Tuesday, February 5, 2008

Localizing Cocoa Software

Localizing software (the process of translating it to multiple languages) is an amazingly time intensive process.  Apple's bundle layout, bundle loading, and localizable strings files are all very helpful, but amazingly, things always manage to find a way to go south.  Today, for example, I switched all of the localized .lproj directories to use the ISO 639-1 two letter naming conventions.  Instead of the older "English," "French," and "Spanish," I now have "en," "fr," and "es."  Great, right?  Well, not quite.  Turns out I forgot to change the CFBundleDevelopmentRegion tag in the info.plist to "en" instead of "English," so any time a localization for a language was incomplete, the nibs failed to load or the localized strings files were ignored.  Oops.  You get the idea.  ;-)
Consider the process for localizing a single nib file (which a product like TubeTV contains about ten of).
1.  Look up command line options for "ibtool" since it's impossible to remember them exactly between run times.
2.  Run "ibtool" to extract the localizable strings from the nib.
2. (a) Optionally, delete about 90% of the strings ibtool extracts since they don't really need to be translated and make the translator's job more difficult.  Sorry to the current translators for TubeTV as I didn't realize this until after I sent you the files!  ;-)
3.  Submit files to people around the world (in different time zones) who have agreed to translate them for you.
4.  Wait for files to come back, look for portions which may have been missed, go back to step 3 if necessary.
5.  Look up different command line options for ibtool to import the translated strings into a new nib file making use of the English nib as a basis.
5. (a) If parse errors occur in the strings file (which they often do is the localizers missed a semicolon or quote), use the plutil command line tool to find them.  Correct and move back to step 5.
6.  Correct sizing on controls and GUI elements in the nib since translations are often longer than English.  This can be very time consuming depending on the layout and must be done every time you update anything.
7.  Test.
That was the procedure for one nib.  Multiply that by the number of nibs in the project, and additionally, by the nibs in any internally developed included frameworks (such as our version checking system).  Want to change anything in any of your nibs?  No problem, just change the English language nib, delete all the translated nibs, and go back to step 5!  Or you could opt to change each localized nib by hand!  Ouch.
Perhaps now you have a better understanding for why much of the freeware and shareware software for the Mac isn't localized: it's a huge time commitment and it makes creating future versions much more difficult.  It would be interesting to see if this process is easier or harder than the process on other platforms such as Windows (or Java).  Anyone who has experience with those, feel free to post something in the comments.

1 comment:

Kuba Suder said...

Regarding the comparison with other platforms - I played with Trolltech's Qt some time ago, and I must say I'm shocked that the localization in Cocoa takes so much effort.
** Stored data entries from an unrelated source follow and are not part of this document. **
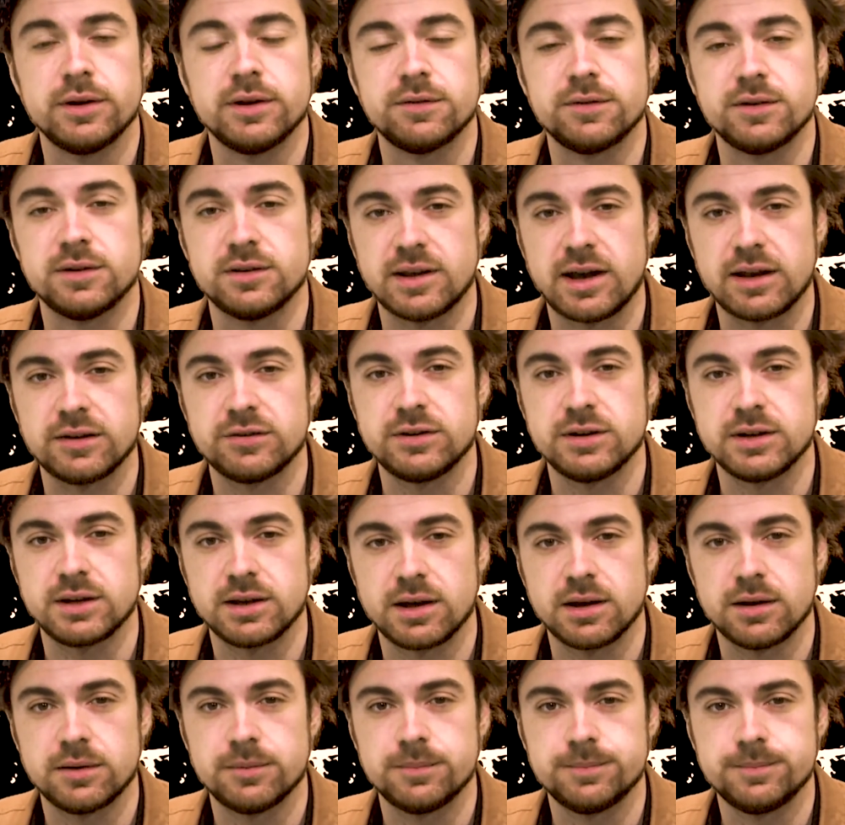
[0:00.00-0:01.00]

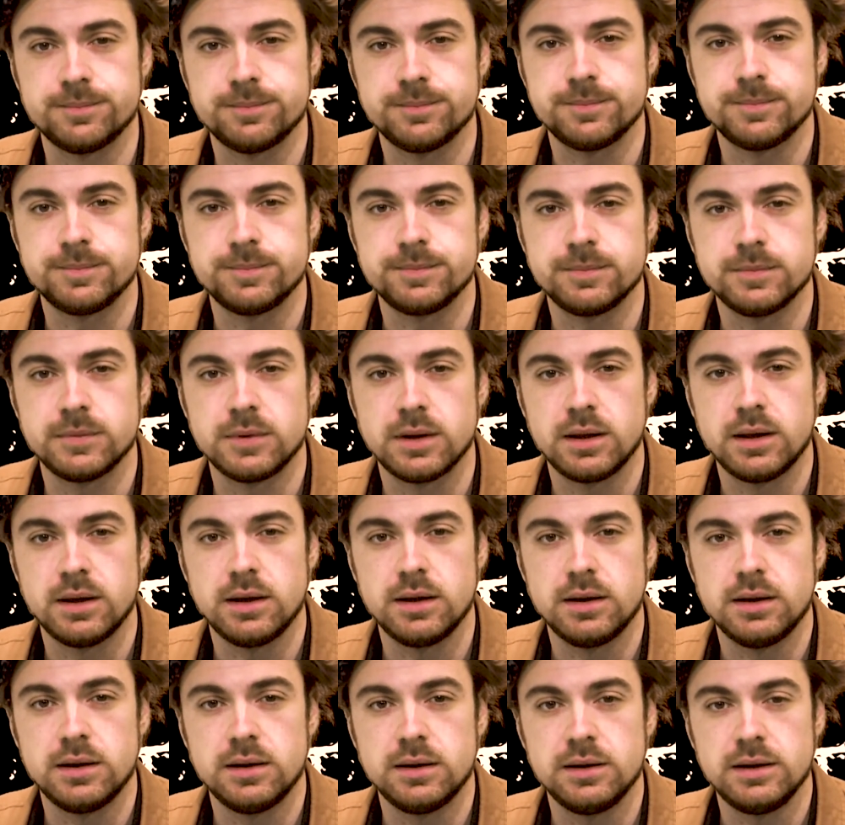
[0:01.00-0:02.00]
Fantastica.
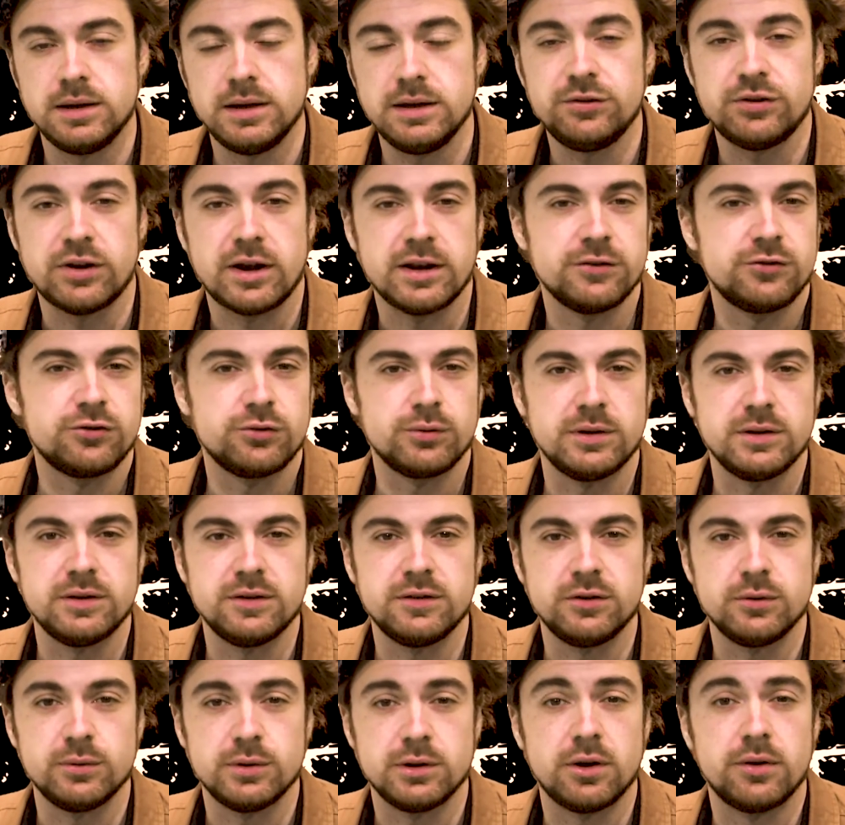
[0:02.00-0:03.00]
Each entry in
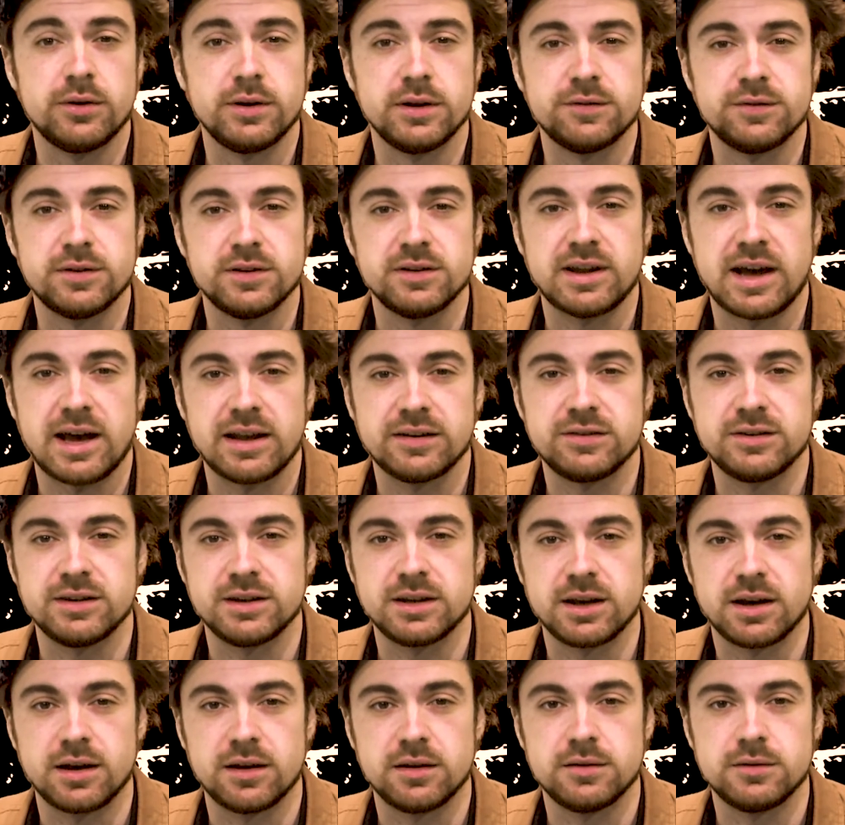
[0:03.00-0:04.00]
Zoologia
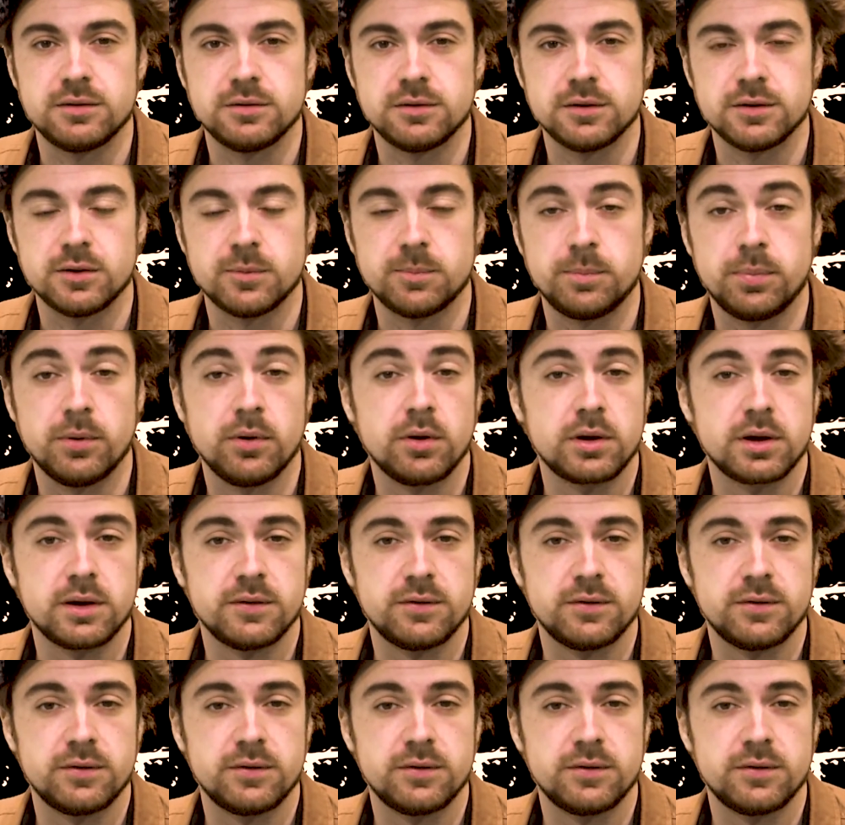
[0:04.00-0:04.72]
Fantastica, the Book of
The difference is that in Qt, you never position widgets/controls manually, you just put them in vertical or horizontal containers and set their alignment, scaling behaviour etc. If you want to do localization, you extract strings, translate them, put them in separate language bundles, but there's no such thing as separate UIs for each language! Strings are just replaced automatically, and the widgets are repositioned/rescaled according to the rules you set, depending on specific phrase lengths.
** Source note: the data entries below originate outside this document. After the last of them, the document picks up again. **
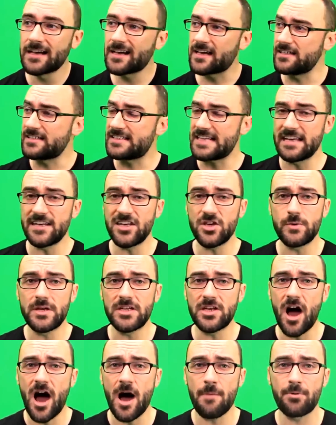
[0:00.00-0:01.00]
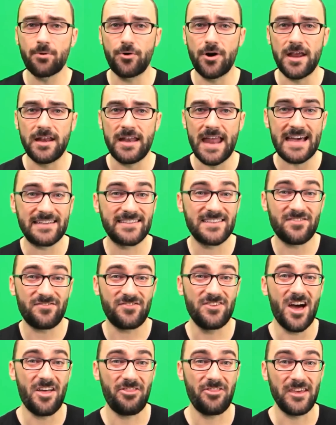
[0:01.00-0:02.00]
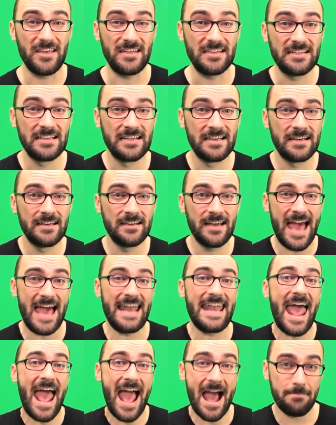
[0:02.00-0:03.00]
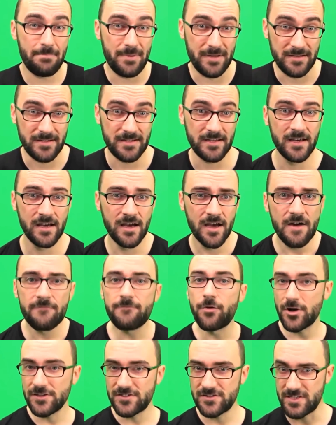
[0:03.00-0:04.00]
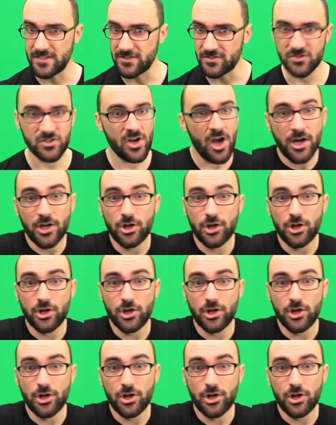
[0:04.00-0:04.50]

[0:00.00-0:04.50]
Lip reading: continuing to operate as if nothing had happened. For instance,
The mere thought of having 10 separate UI designs (NIBs) differing only in the language used for the labels, which all need to be updated separately after each change in the application, is making me shiver. It's as non-DRY as possible. If you have 10 methods that do almost the same thing, do you keep them separate and copy-paste each change to all of them, or do you refactor this so that there's only one, configured by parameters?...

I still can't believe they couldn't come up with something more sensible...